31 October 2009

Ladies of the Night, What a Fright!



It's a Halloween treat! Enjoy this early '80s footage from New Wave Theatre of Hollywood all-girl punk band Castration Squad, featuring (among others) Shannon Wilhelm and Mary Bat-Thing, who later became Dinah Cancer, lead singer of 45 Grave. (One of my style icons, Alice Bag reminisces about Castration Squad here.)

29 October 2009

PICTURING POLITICS: On "Pride In His Work"

This past Monday, in what brings nothing less than Driving Miss Daisy most prominently to mind, the Sartorialist posted a photograph from his book tour, featuring his (unnamed) driver in San Francisco. In his commentary, the Sartorialist remarks: "As you can see he was very elegant and practically oozed self-confidence, dignity and pride in his work. I love people who show pride in their work, regardless of the job."

Seemingly unaware that service workers labor under constant public scrutiny, he continues: "This man's car was spotless, his shoes were shined and he knew exactly where he was going. He wasn't dressed like that for me, he had no idea who I was, this was just another day and just another ride done in his own stylish way."

My first reaction was, What the fuck.

I've written about this before with regard to the Sartorialist's photograph of a presumably (but not assuredly) homeless black man and the commentary in which he imputes a quality of dignity to the man on the evidence of his well-matched accessories. This quality reappears here in the suit and smile, now matched with "pride in his work." Those structures of privilege or social realities that might mediate the encounter are nowhere accounted for. Instead, we are presented with what appears to be the snapshot of an individual who has risen above those unnamed social structures (only apparent in the condescension of "regardless of the job") to attain self-confidence and dignity, but who (in this story the Sartorialist tells) does not challenge those structures at all.

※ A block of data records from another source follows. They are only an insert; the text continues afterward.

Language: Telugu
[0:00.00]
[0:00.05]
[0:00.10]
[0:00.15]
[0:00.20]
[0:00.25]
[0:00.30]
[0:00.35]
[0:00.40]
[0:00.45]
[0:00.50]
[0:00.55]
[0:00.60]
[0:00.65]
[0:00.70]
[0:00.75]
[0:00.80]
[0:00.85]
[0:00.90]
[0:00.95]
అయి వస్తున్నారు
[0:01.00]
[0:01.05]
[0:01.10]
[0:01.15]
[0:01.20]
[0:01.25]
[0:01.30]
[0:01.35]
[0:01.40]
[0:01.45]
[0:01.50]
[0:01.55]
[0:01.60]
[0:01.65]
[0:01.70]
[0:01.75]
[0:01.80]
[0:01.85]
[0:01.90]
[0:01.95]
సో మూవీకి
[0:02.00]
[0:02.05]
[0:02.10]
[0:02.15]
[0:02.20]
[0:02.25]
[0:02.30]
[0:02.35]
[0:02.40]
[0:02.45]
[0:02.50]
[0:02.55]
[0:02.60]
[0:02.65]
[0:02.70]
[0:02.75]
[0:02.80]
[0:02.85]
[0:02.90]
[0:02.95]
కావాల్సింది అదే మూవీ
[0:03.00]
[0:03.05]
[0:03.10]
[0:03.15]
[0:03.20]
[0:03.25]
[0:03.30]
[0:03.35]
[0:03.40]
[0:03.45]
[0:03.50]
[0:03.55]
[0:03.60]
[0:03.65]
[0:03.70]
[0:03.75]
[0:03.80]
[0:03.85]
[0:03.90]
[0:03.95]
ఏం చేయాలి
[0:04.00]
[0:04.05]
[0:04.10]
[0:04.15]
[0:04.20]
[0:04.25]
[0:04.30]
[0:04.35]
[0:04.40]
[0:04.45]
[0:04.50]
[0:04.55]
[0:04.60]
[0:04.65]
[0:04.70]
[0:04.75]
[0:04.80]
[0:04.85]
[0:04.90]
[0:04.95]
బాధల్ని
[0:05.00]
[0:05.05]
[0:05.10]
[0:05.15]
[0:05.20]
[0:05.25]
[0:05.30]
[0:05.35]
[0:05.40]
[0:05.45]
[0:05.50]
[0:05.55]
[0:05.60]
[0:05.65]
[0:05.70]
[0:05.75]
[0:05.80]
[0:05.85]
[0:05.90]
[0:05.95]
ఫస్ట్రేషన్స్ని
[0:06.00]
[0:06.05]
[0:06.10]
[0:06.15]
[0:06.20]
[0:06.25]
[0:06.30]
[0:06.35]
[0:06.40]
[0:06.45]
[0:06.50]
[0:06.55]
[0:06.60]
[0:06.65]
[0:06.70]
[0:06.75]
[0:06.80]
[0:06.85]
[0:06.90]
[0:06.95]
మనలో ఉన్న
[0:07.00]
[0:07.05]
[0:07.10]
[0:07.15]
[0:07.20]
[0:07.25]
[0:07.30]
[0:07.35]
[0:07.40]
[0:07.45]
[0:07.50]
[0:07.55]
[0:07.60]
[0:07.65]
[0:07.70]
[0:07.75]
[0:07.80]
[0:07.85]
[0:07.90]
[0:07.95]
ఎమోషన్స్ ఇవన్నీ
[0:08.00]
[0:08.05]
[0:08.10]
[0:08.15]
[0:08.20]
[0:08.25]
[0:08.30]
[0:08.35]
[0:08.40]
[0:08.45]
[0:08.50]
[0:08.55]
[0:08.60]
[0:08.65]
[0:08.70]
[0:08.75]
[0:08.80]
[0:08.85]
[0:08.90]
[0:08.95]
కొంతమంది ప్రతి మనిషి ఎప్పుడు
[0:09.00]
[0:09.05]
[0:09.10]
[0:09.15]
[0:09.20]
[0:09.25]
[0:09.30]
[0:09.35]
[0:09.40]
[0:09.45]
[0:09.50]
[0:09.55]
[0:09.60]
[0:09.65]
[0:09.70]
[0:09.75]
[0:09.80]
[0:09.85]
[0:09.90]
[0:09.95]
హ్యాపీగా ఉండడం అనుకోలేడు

I want to quote again the brilliant Lauren Berlant on the icky sentimentalism of such regard:

The humanization strategies of sentimentality always traffic in cliché, the reproduction of a person as a thing, and thus indulge in the confirmation of the marginal subject’s embodiment of inhumanity on the way to providing the privileged with heroic occasions of recognition, rescue, and inclusion.
As before, the Sartorialist's rhetoric is the affective symptom of this world-view that first expresses amazement at the other's dignity ("he wasn't dressed like that for me"/"he is communicating his sense of pride and self-worth") and second expresses self-satisfaction at his own willingness to recognize that dignity -- without ever confronting the conditions or ideologies that enable such assumptions as its absence in the first place.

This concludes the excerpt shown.